::: The input
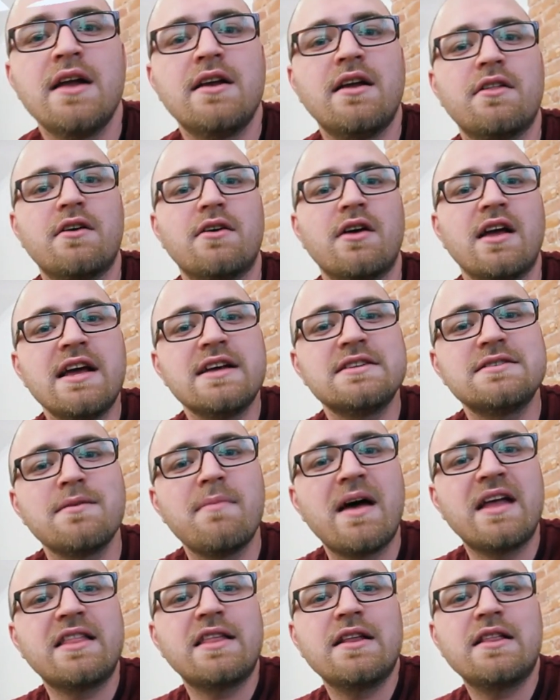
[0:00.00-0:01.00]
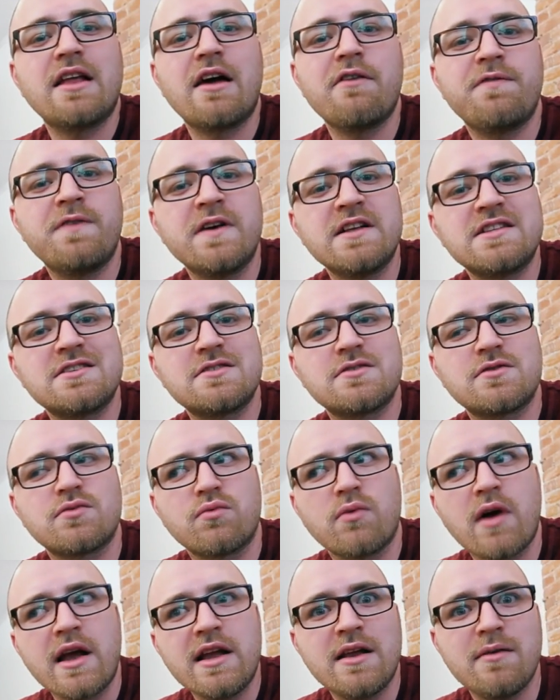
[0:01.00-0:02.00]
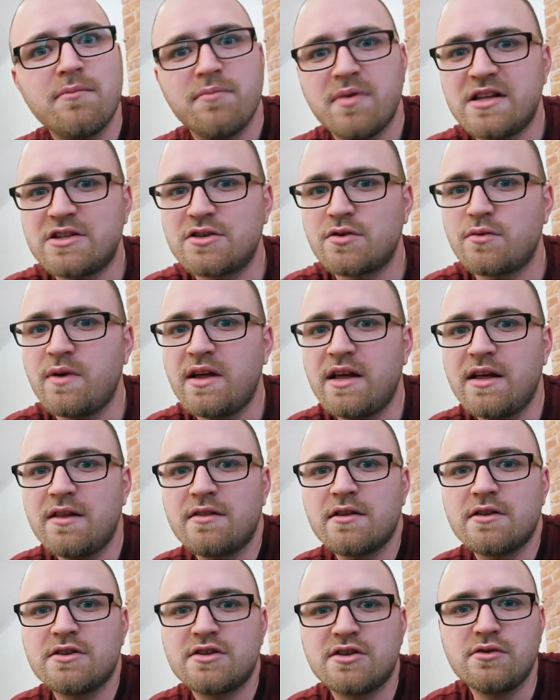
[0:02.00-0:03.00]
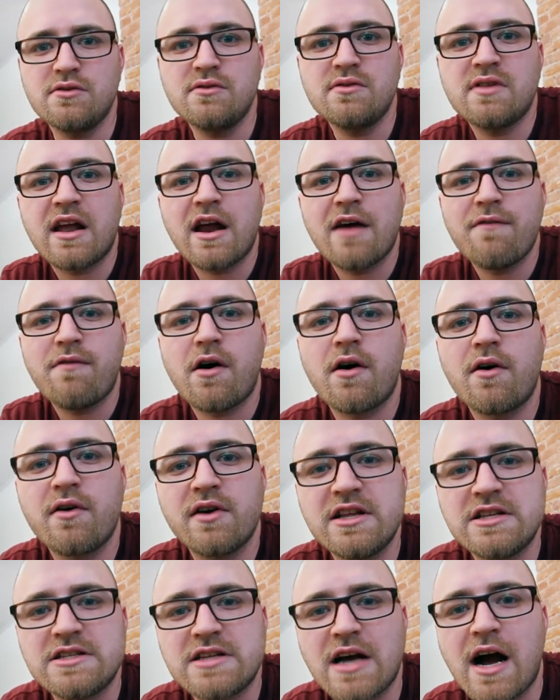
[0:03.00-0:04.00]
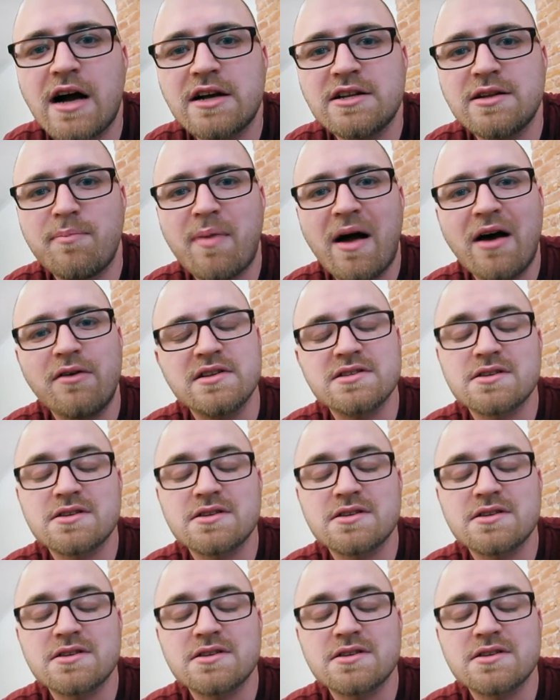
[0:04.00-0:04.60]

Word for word: Now there is a method that fits right in between the two that I've already talked about.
::::::
=== Assignment ===
In transcribing the records, omit the pictures and keep everything else exactly as it appears.

=== Reply ===
[0:00.00-0:01.00]
[0:01.00-0:02.00]
[0:02.00-0:03.00]
[0:03.00-0:04.00]
[0:04.00-0:04.60]

Word for word: Now there is a method that fits right in between the two that I've already talked about.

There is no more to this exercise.